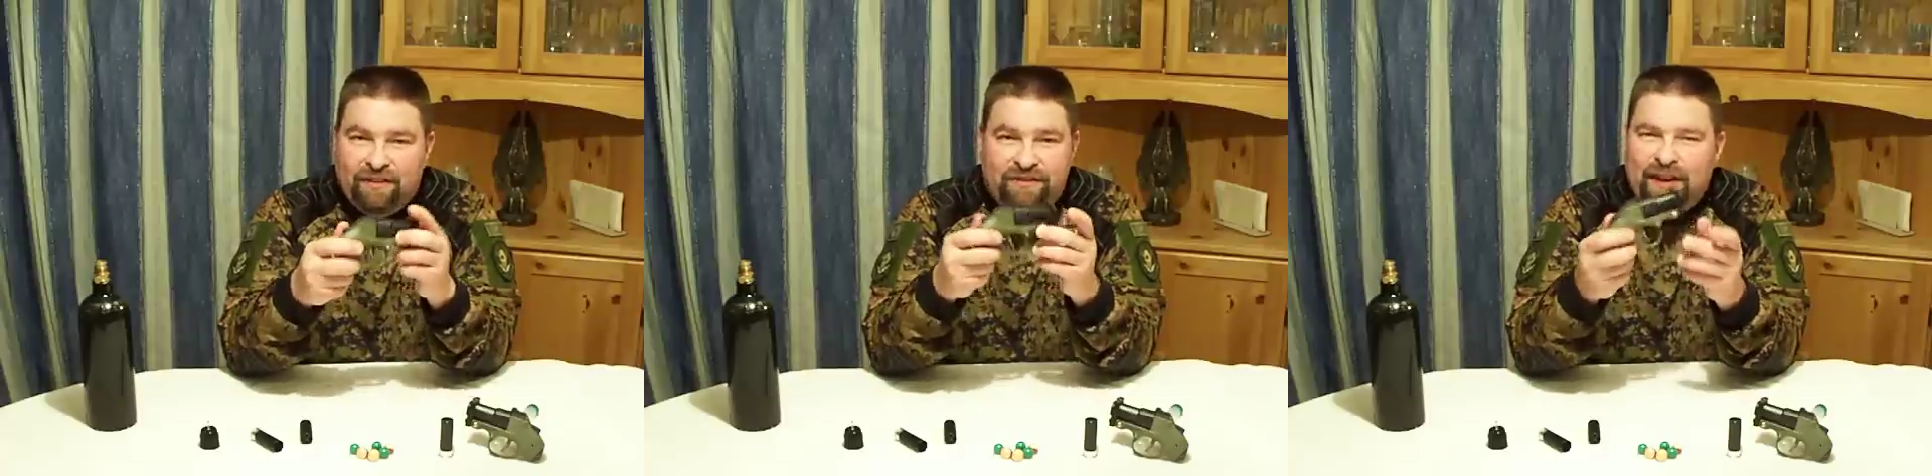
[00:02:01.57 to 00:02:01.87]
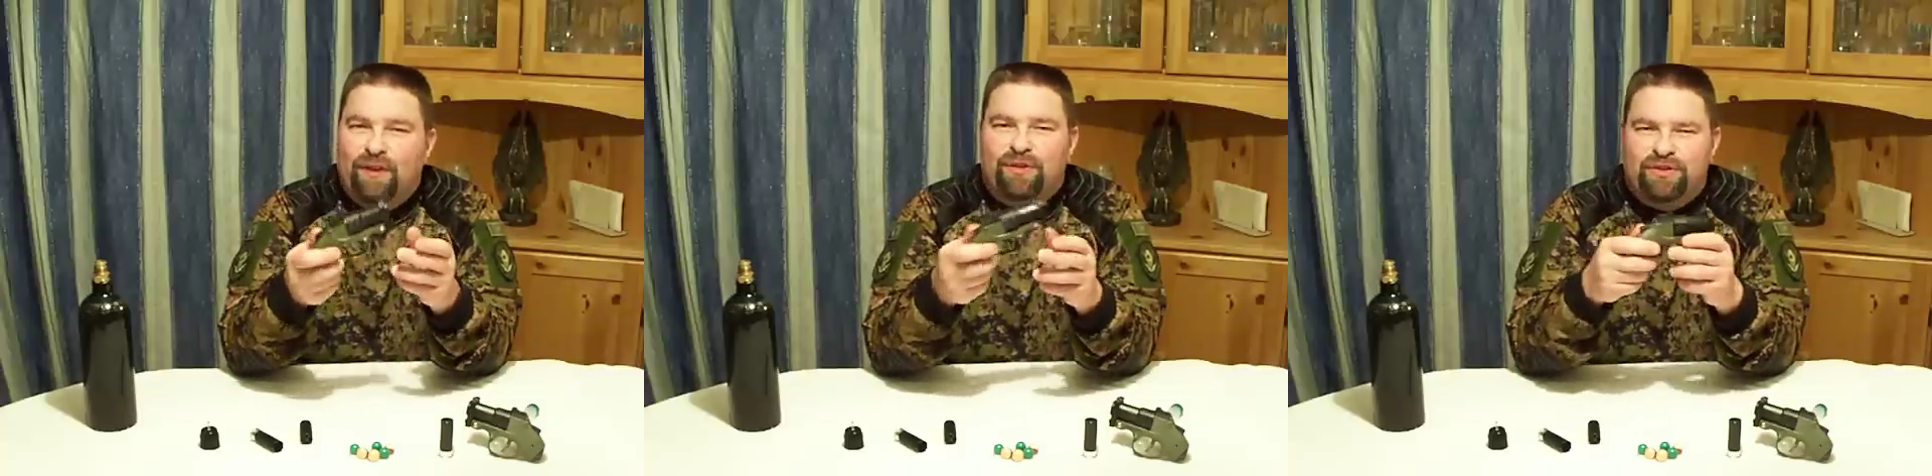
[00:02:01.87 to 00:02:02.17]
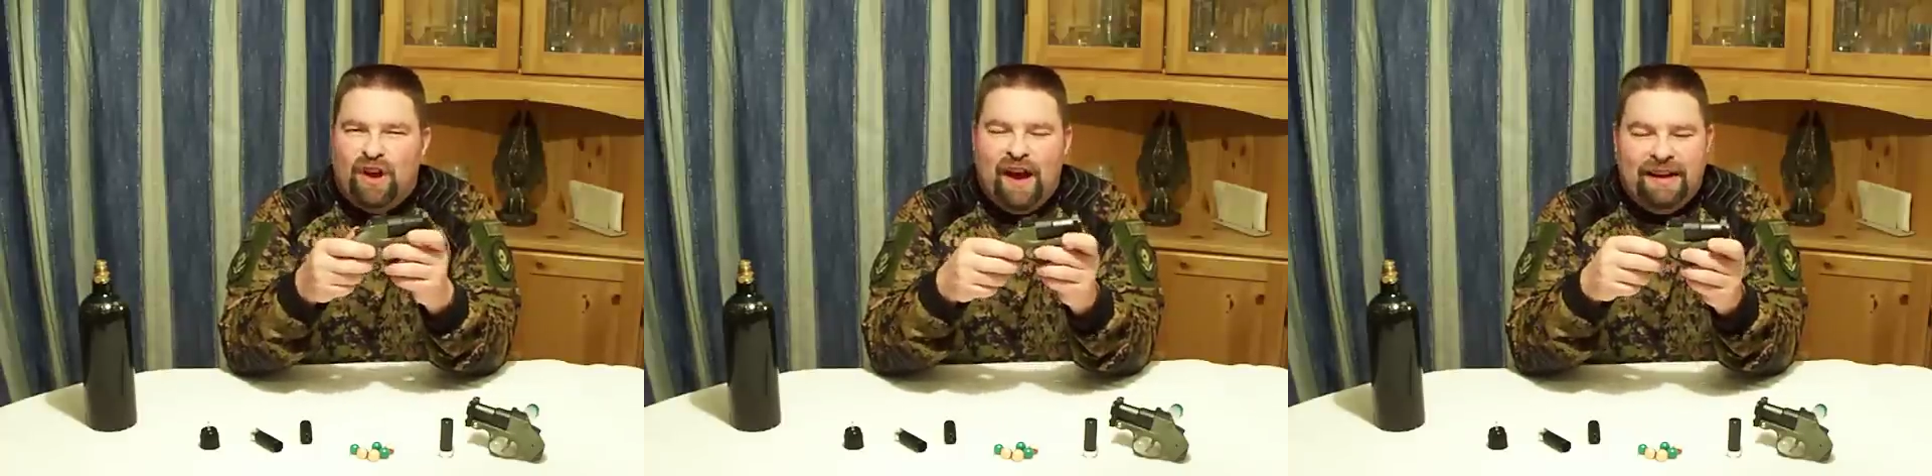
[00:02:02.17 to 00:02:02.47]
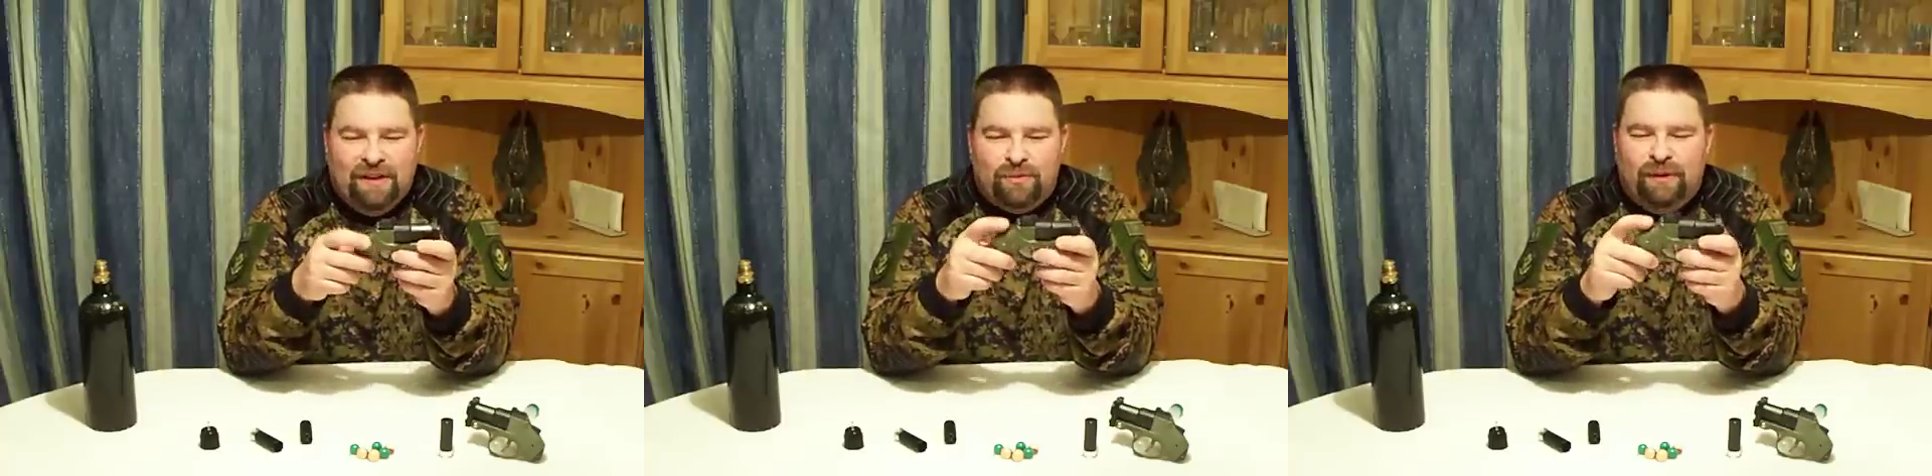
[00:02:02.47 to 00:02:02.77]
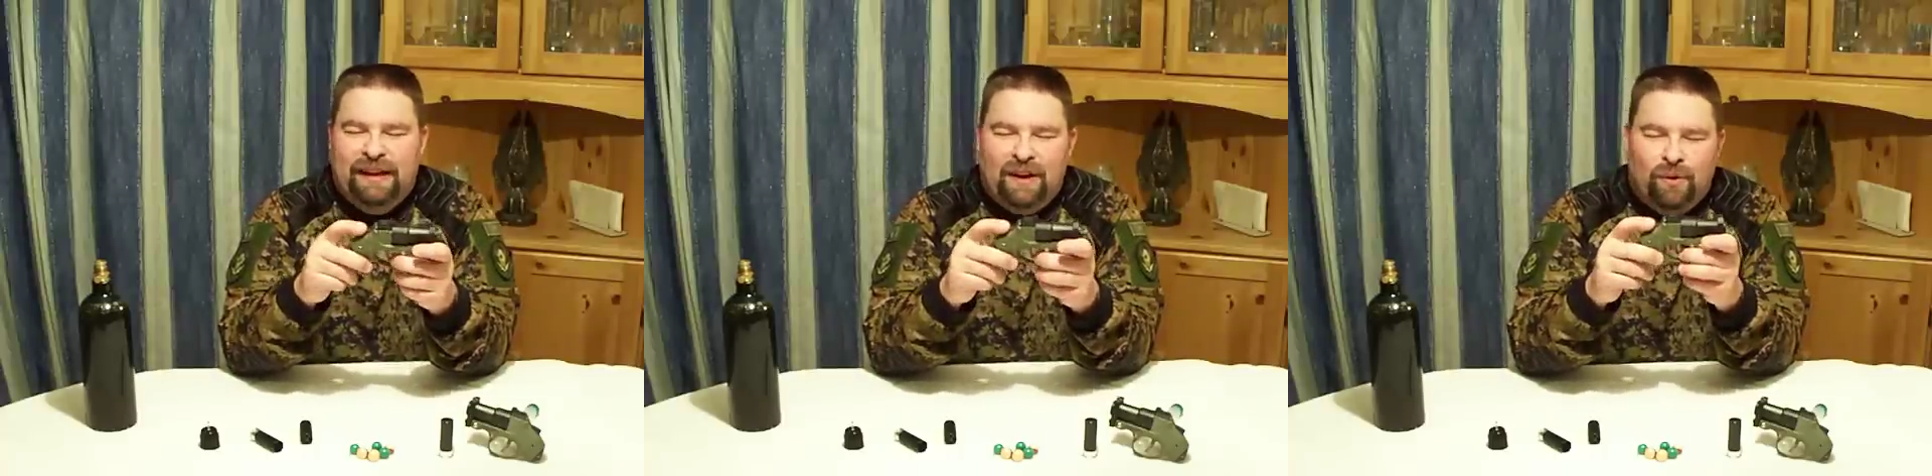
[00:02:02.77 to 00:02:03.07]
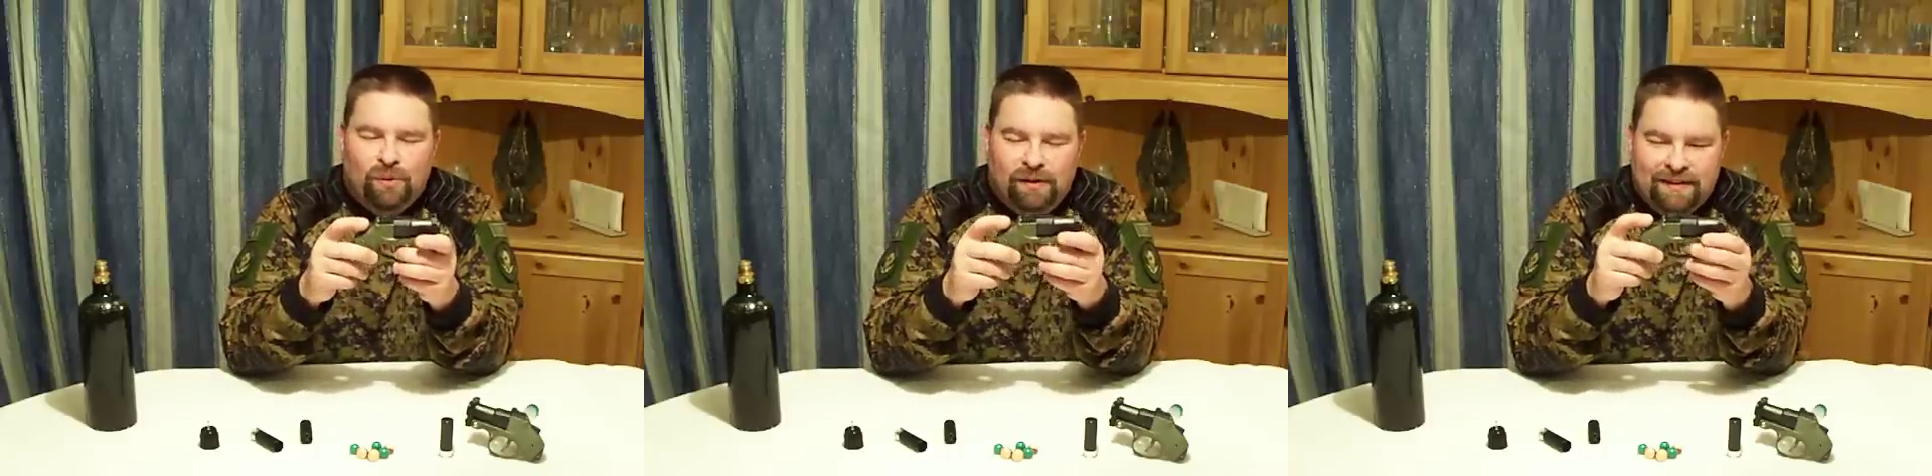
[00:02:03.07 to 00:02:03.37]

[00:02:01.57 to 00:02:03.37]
The single shot is really cool.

What needs to be done -> Copy the data character for character, but drop all pictures from the copy.

Task response ->
[00:02:01.57 to 00:02:01.87]
[00:02:01.87 to 00:02:02.17]
[00:02:02.17 to 00:02:02.47]
[00:02:02.47 to 00:02:02.77]
[00:02:02.77 to 00:02:03.07]
[00:02:03.07 to 00:02:03.37]

[00:02:01.57 to 00:02:03.37]
The single shot is really cool.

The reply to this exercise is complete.